Human ANP and BNP levels increase with age [5, 18]. However, this tendency was not seen in the present study, although the ANP and BNP levels in VD monkeys tended to increase a little (Fig. 3). In humans, the increase in ANP and BNP levels due to heart muscle fibrosis tends to occur from middle age to old age [8]. It is likely that the same tendency occurs in monkeys, but it is difficult to clarify as experimental monkeys are bred in cages and have a different exercise load as humans.

Regarding the body weight, human ANP and BNP levels are decreased in obese individuals [13, 20, 32]. Levels of NTpro-ANP and NT-proBNP, which are ANP and BNP precursors, respectively, are also decreased in obese men [13]. However, this tendency was not seen in the present study. In macaque monkeys, no correlation was seen between the body weight and cardiac hormone levels in both healthy and VD monkeys. This discrepancy may be due to the fact that the macaque monkeys were bred in cages and had a different exercise load as humans. Natriuretic peptide receptor-C (NPR-C) on adipocytes also affect the BNP levels in humans [13, 20]; however, there has been no report on NPR-C in macaques.

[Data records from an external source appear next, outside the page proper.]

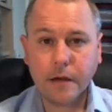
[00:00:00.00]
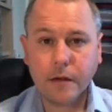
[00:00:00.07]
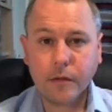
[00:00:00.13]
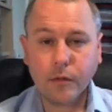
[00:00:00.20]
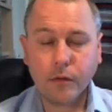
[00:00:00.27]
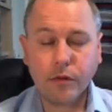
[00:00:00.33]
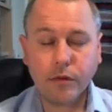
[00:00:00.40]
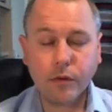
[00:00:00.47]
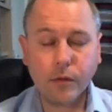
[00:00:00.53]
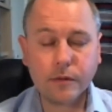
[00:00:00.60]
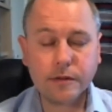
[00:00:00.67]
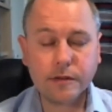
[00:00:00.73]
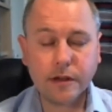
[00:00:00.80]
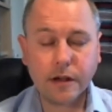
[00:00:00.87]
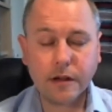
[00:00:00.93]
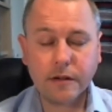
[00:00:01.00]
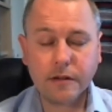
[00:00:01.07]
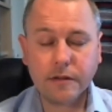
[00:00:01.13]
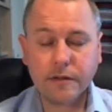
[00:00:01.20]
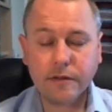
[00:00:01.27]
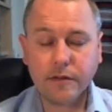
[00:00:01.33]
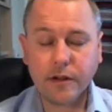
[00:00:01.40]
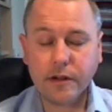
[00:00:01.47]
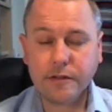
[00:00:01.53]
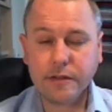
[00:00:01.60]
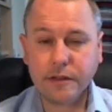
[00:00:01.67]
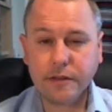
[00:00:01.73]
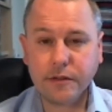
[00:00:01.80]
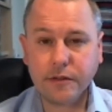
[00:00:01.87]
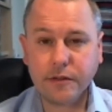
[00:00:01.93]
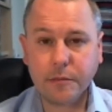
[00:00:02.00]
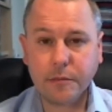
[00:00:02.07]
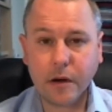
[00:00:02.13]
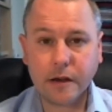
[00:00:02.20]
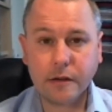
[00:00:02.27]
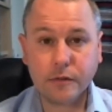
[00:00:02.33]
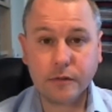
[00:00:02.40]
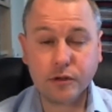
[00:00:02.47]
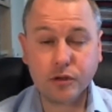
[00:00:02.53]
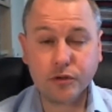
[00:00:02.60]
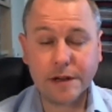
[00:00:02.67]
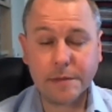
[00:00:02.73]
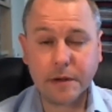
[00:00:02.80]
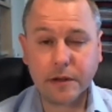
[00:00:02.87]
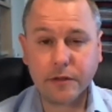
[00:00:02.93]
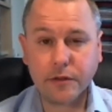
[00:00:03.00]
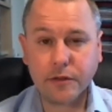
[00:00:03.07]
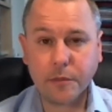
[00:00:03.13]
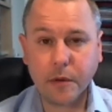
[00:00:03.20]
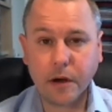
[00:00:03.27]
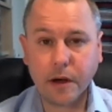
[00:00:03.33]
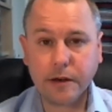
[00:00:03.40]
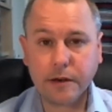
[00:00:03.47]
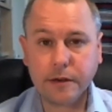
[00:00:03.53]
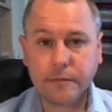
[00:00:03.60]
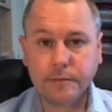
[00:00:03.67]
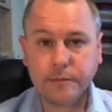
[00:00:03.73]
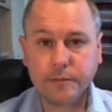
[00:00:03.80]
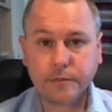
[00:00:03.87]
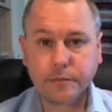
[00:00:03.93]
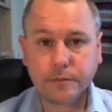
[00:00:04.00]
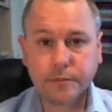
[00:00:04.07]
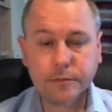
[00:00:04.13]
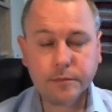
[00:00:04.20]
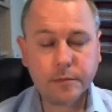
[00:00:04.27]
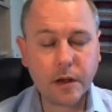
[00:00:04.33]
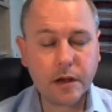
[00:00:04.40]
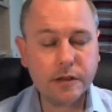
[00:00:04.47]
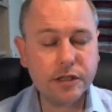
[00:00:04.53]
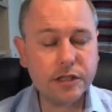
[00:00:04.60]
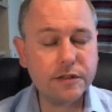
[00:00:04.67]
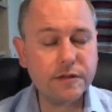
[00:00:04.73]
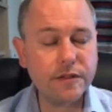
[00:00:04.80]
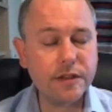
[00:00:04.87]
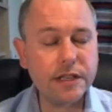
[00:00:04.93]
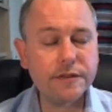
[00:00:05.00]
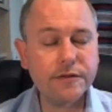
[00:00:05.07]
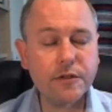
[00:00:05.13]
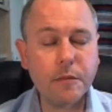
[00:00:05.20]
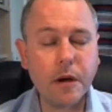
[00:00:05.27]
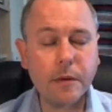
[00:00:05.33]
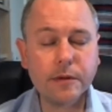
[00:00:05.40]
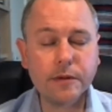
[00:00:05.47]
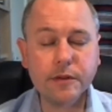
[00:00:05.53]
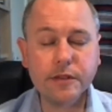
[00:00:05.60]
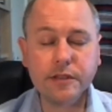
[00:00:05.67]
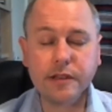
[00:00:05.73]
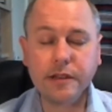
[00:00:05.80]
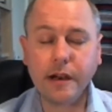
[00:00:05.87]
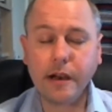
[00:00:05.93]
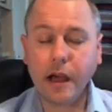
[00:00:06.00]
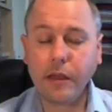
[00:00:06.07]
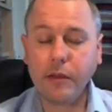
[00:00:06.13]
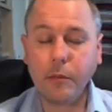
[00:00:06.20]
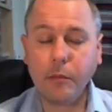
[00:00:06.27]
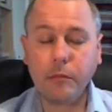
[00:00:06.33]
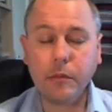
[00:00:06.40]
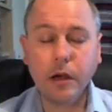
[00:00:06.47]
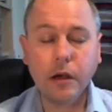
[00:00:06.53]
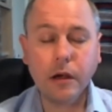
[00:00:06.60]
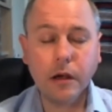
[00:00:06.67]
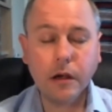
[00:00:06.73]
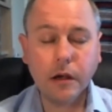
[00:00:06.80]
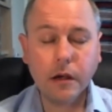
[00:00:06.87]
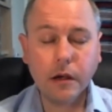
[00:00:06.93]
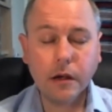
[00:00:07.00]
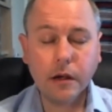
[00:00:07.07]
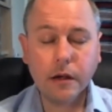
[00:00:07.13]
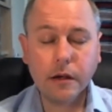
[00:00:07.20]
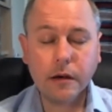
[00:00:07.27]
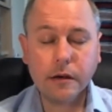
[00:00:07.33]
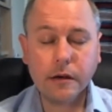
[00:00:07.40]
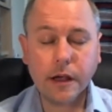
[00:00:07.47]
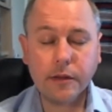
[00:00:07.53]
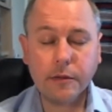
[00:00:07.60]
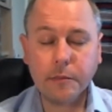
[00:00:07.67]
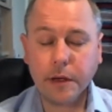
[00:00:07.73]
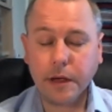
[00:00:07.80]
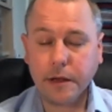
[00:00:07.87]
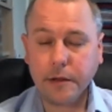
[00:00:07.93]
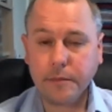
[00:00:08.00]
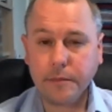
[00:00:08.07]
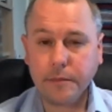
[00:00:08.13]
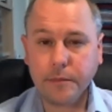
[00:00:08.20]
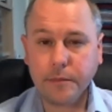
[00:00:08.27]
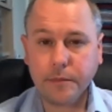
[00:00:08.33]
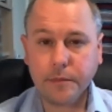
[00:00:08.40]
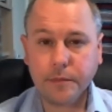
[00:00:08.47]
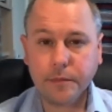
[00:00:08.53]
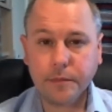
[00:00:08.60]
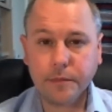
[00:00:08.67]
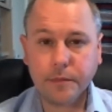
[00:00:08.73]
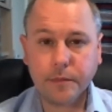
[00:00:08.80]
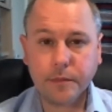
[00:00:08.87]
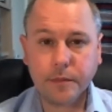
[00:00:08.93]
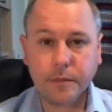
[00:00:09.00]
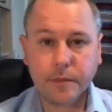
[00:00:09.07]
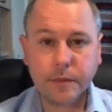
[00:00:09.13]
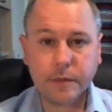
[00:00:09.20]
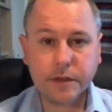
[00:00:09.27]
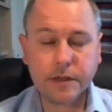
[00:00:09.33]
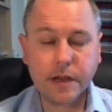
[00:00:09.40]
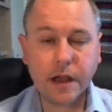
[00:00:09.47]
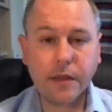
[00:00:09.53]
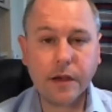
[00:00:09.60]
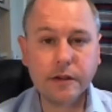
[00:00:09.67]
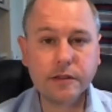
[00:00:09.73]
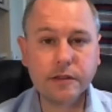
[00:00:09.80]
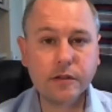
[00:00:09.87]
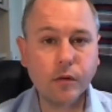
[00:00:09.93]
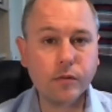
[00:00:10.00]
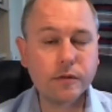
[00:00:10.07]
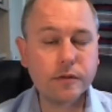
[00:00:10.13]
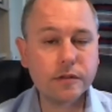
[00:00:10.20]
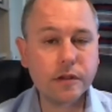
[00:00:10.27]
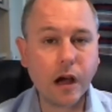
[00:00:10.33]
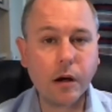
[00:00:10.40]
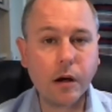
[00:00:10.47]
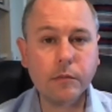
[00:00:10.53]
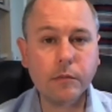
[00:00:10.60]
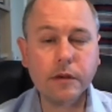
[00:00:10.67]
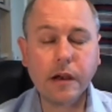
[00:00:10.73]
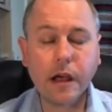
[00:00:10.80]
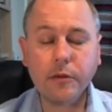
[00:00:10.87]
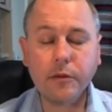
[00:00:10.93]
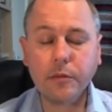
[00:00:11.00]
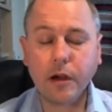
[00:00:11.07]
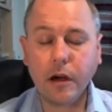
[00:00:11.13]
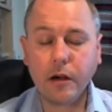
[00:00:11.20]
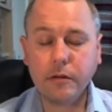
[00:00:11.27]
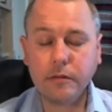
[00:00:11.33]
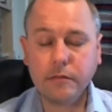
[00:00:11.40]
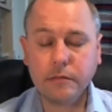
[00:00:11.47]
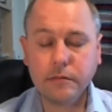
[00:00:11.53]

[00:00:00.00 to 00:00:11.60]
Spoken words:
or thoughts are floating through the mind or streaming through the mind, just for these few moments, we're just going to let them be, and just let those thoughts come and let them go.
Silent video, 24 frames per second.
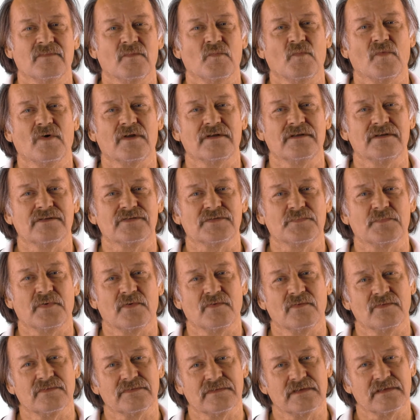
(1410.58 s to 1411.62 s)
What do you
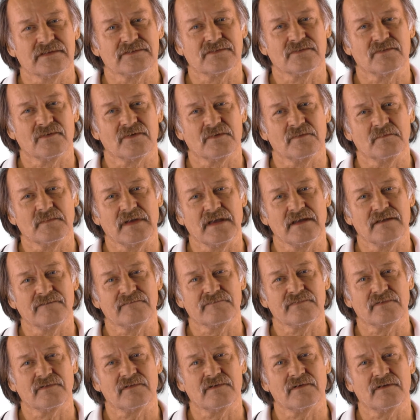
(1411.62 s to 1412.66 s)
suppose that's going to make
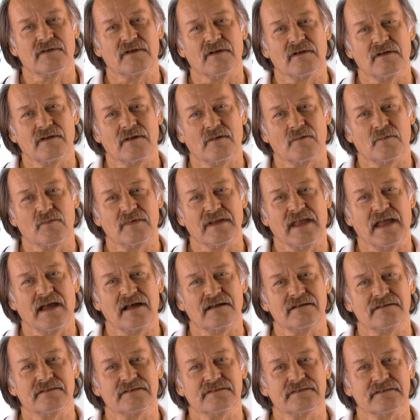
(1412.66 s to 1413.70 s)
for a
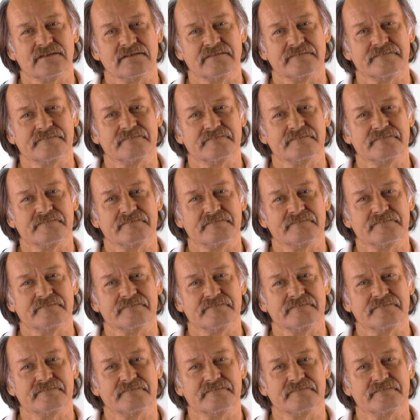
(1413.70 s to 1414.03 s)
reality?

In human VD, the levels of natriuretic peptides (ANP and BNP) increase with the progression of heart fibrosis [25]. ANP and BNP are cardiac hormone regulators of cardiovascular homeostasis. As heart fibrosis progresses, myocardial extension causes an increase in the secretion of ANP, and ventricular remodeling causes the levels of BNP to increase [31]; our present data support these findings (Fig. 3).

This study established reference ranges for the cardiac hormones ANP and BNP in healthy monkeys. The ANP and BNP levels are used as indicators of cardiac damage in not only humans, but also in canines and felines. In this study, increases in the ANP and BNP values were also observed in VD monkeys. These results showed that cardiac hormone levels are also increased by heart damage and myocardial extension in cynomolgus monkeys. From this, it is speculated that ANP and BNP levels also increase in heart diseases other than VD.

In conclusion, the ANP and BNP levels are important leading indicators of cardiac disease in nonhuman primates, and VD monkeys are a useful nonhuman primate model for the study of cardiac disease for human medicine.

POTENTIAL CONFLICTS OF INTEREST

The authors have nothing to disclose.